L’auteur et spécialiste Michel Dorais est convaincu que le phénomène de la prostitution juvénile frappe encore la Ville de Québec.
«À Québec, on parlait de petit réseau. Mais c’est un ensemble de réseaux. On sait que ça se fait à Québec aussi. Ça existe. Hélas ça ne change pas. Faut toujours avoir l’oeil ouvert.»
Route du sexe
Un policier de Niagara a confirmé à l’équipe de J.E. qu’il existe bel et bien une route du sexe entre Montréal et le sud de l’Ontario.
«On envoie souvent les jeunes filles francophones dans les milieux anglophones et vice-versa.
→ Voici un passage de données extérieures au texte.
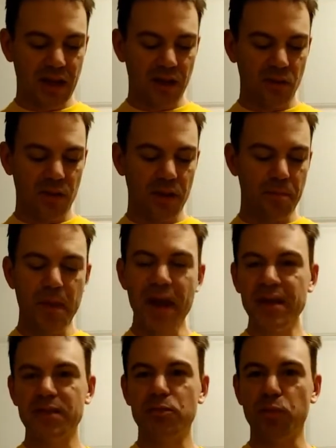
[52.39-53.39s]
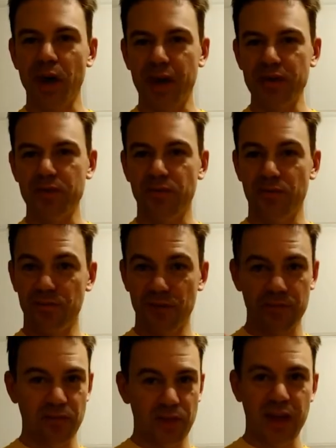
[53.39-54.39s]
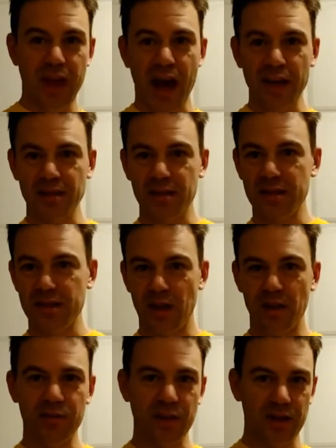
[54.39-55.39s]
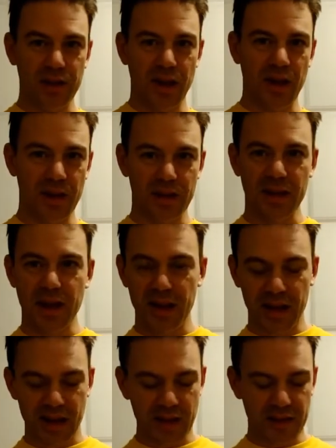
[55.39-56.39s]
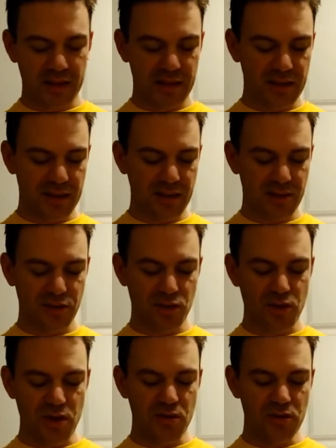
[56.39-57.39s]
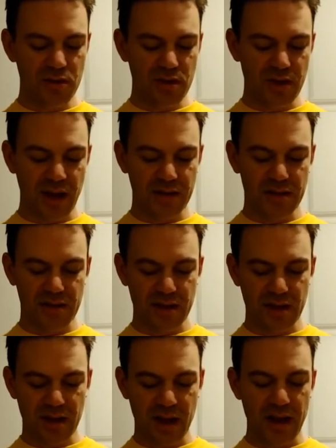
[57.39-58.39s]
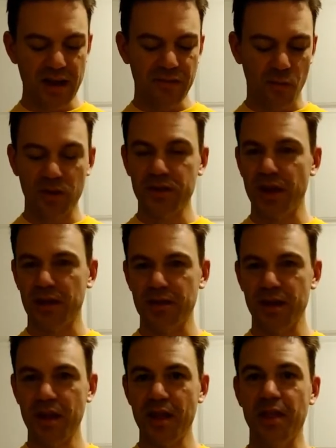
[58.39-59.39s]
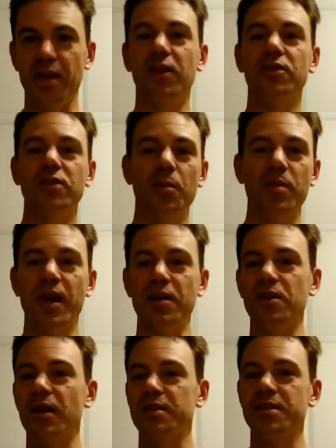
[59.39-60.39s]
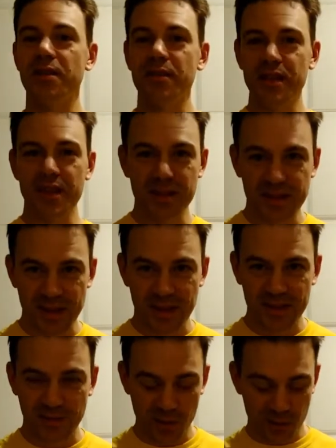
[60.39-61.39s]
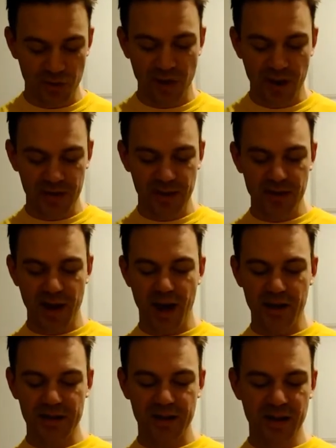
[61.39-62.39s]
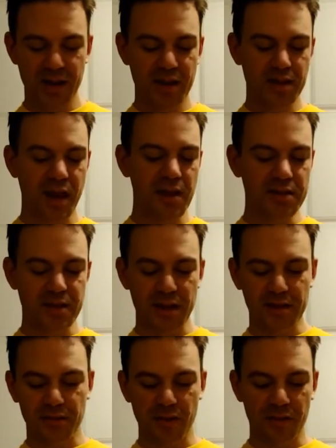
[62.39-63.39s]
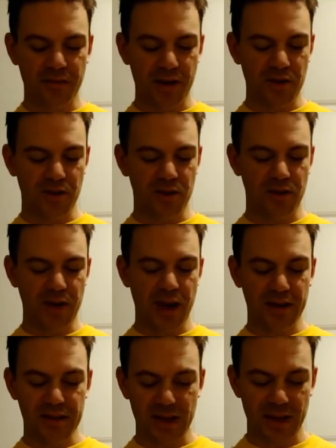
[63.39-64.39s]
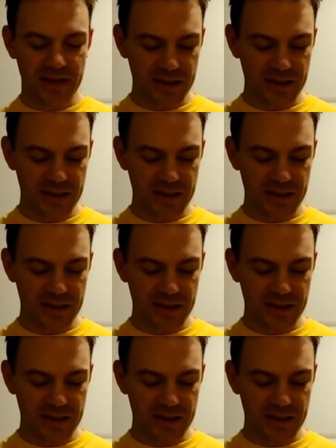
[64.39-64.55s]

with a base price just for the gas itself and getting it to you, that's 84 cents. Then on top of that, you got 17 cents for a transit tax, 10 cents for a federal excise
Pour les désorienter et les garder en esclavages. On voyait déjà ça vers la fin des années 70. C’est beaucoup plus difficile de les retracer», ajoute M. Dorais.
Selon la police, ces filles amenées en Ontario ne sont pas seulement des victimes de proxénétisme, mais aussi de trafic d’êtres humains.
Caméras cachées
Afin d’en savoir un peu plus sur ces pratiques, l’équipe de J.E. s’est rendue dans différents bars de Toronto et Niagara Falls.
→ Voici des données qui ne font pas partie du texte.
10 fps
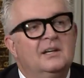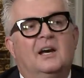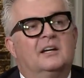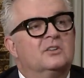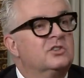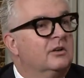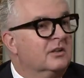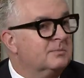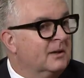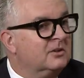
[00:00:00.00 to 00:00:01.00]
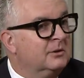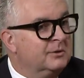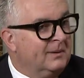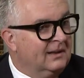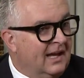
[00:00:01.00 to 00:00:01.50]
I can share it especially
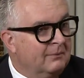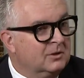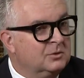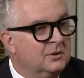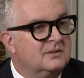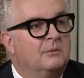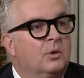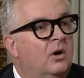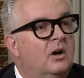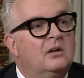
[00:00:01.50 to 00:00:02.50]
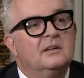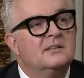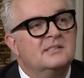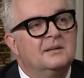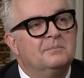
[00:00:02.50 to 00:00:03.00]
with my laboratories, and we're all on the
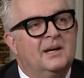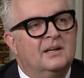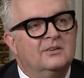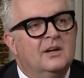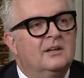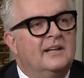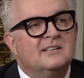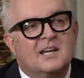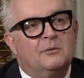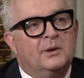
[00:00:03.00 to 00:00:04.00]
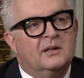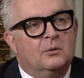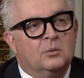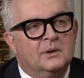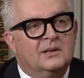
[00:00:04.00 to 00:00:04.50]
same page. That's how we get a
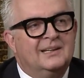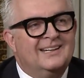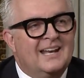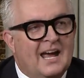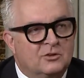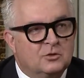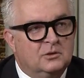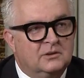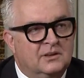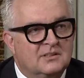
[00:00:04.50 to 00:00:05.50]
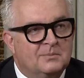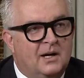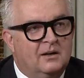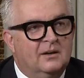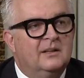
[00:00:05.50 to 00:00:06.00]
really natural-looking
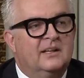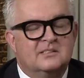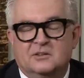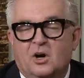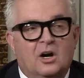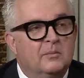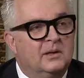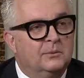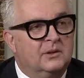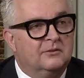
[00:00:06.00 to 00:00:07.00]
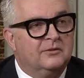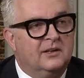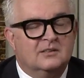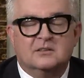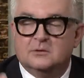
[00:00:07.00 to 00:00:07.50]
smile that's in harmony with the
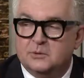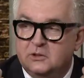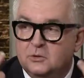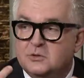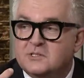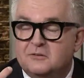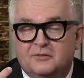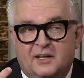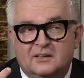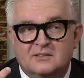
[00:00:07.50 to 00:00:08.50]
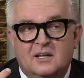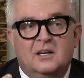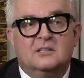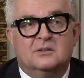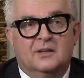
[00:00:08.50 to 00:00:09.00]
face, because we use the face
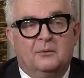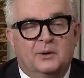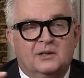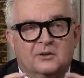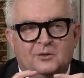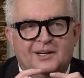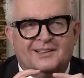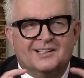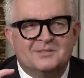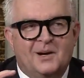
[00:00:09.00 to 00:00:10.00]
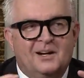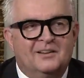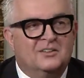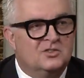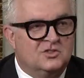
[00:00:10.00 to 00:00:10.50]
so that we can create that smile
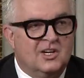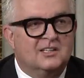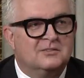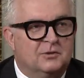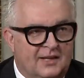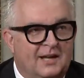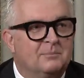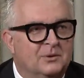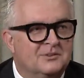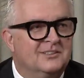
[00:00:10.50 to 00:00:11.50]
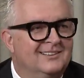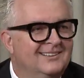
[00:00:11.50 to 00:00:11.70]
that's just for that person.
Le journaliste Dominique Trottier s’est fait passer pour un riche homme d’affaires de passage à Toronto.
Muni d’une caméra cachée, il discute avec des danseuses, prétendant qu’il souhaite payer des services sexuels à un partenaire d’affaires « qui aime particulièrement les jeunes filles qui parlent français ».
À peine arrivé dans le bar, il croise trois danseuses originaires de Montréal. Elles disent être majeures, mais certaines affirment qu’elles peuvent « avoir l’air d’une jeune fille de 14 ou 15 ans » sans maquillage. Le journaliste se fait facilement référer des filles qui correspondent à ses critères.
«À Québec, la police fait un gros travail de surveillance. Ça permet de faire de la prévention. On peut dire qu’on diminue les risques de voir des réseaux organisés comme avant. Pour le moment, on pense que c’est sous contrôle. L’électrochoc du scandale a fait son effet. Les gens sont plus alertes», croit Michel Dorais.
Recrutement
Une danseuse confirme que la plupart des filles de Montréal sont amenées en Ontario par des proxénètes, qu’elles considèrent « comme leur chum ».
Samantha (nom fictif) lui a avoué qu’elle était mineure lorsqu’elle a commencé à danser à Niagara Falls.
Lorsqu’elle a commencé à danser, elle donnait son argent à un homme. Ce dernier lui avait d’abord fait croire qu’il était amoureux d’elle afin de mieux l’exploiter.
Ce stratagème, plusieurs proxénètes l’utilisent pour recruter les jeunes filles. C’est ce qui ressort d’une entrevue avec James, un jeune homme dans l’entourage de gangs de rue, rencontré par le journaliste Denis Therriault.
Selon lui, les proxénètes reliés aux gangs de rue rôdent aux environs des stations de métro, des écoles et des clubs, à la recherche de filles vulnérables, qu’ils séduisent par la suite.